Chaque complétion relevée entre dans l'une des quatre cases suivantes, et le plan d'action découle mécaniquement du classement.

  • Utile et souhaitée : « marque tarifs », « marque connexion ». À protéger, car ces expressions supportent une part importante du trafic de marque.
  • Neutre mais mal orientée : « marque adresse » quand l'enjeu est commercial. Ces lignes consomment un espace rare pour une valeur faible.
  • Défavorable : « marque avis négatifs », « marque alternative », « marque concurrent ». À traiter en priorité, par déplacement de volume.
  • Absente : les expressions à forte intention commerciale qui n'apparaissent pas encore. C'est le gisement, et c'est là que se construit un actif.
Répartition typique des complétions sous un nom de marque B2B
Répartition typique des complétions sous un nom de marque B2B — données du graphique
RepèrePart des lignes affichées
Utiles / souhaitées35 %
Neutres mal orientées25 %
Défavorables15 %
Absentes (gisement)25 %

Répartition observée sur un échantillon de marques B2B suivies par Suggly, à titre indicatif.

« Il n'y a que cinq lignes. Toute ligne que vous ne choisissez pas est choisie par quelqu'un d'autre. »

Définir un territoire d'expressions cible

Le pilotage proactif consiste à écrire, en amont, la liste des complétions que l'entreprise veut voir. Cette liste doit être courte — cinq à huit expressions — et validée par la direction commerciale, pas seulement par le marketing, parce qu'elle détermine la question que l'acheteur se posera. Une expression comme « marque intégration ERP » qualifie un prospect ; « marque prix » le fait entrer par le rabais.

Une fois le territoire défini, la totalité des points de contact doit converger vers ces formulations exactes : accroches publicitaires, titres de webinaires, signatures, supports d'avant-vente, réponses aux appels d'offres. La cohérence lexicale de l'entreprise est le principal levier dont elle dispose, et c'est celui qu'elle exploite le plus mal.

La gouvernance : qui possède la barre de recherche ?

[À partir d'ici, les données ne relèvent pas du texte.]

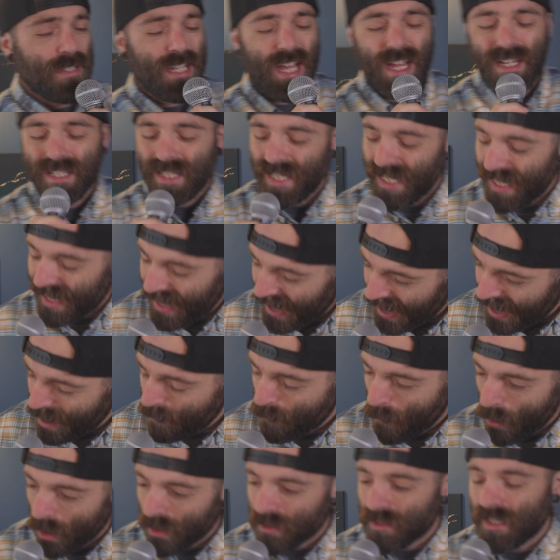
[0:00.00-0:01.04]
Guys, today
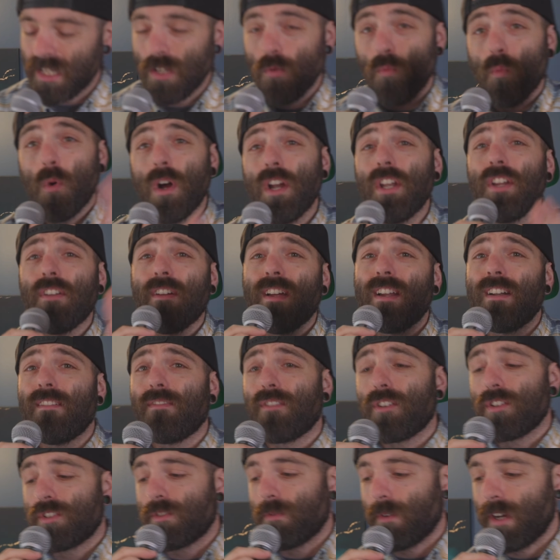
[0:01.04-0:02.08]
marks the 1 year
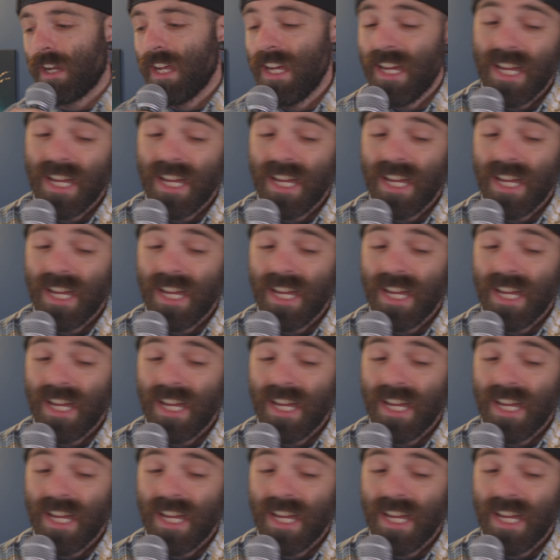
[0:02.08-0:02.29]
anniversary.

Dans la plupart des organisations, personne. Le SEO gère les positions, la communication gère les relations presse, le service client gère les avis, et l'espace pré-SERP n'appartient à aucun périmètre. Nommez un responsable, inscrivez la revue trimestrielle des complétions à l'ordre du jour du comité marketing et intégrez le relevé dans le tableau de bord existant plutôt que d'en créer un nouveau.

Cette gouvernance a une vertu inattendue : elle transforme un sujet perçu comme subi en indicateur piloté. Une direction générale accepte difficilement l'idée qu'un espace visible par tous ses clients ne relève de personne, une fois la question posée dans ces termes.

Le lien avec la notoriété mesurée

L'état de la barre de recherche est aussi un indicateur avancé de notoriété. Une marque dont le nom déclenche des complétions riches et variées est une marque installée ; une marque dont le nom ne déclenche rien est inconnue, quel que soit le budget publicitaire dépensé. Cette lecture, développée dans notre article sur la mesure de la notoriété B2B, donne un indicateur gratuit et hebdomadaire là où les études de notoriété coûtent plusieurs dizaines de milliers d'euros par vague.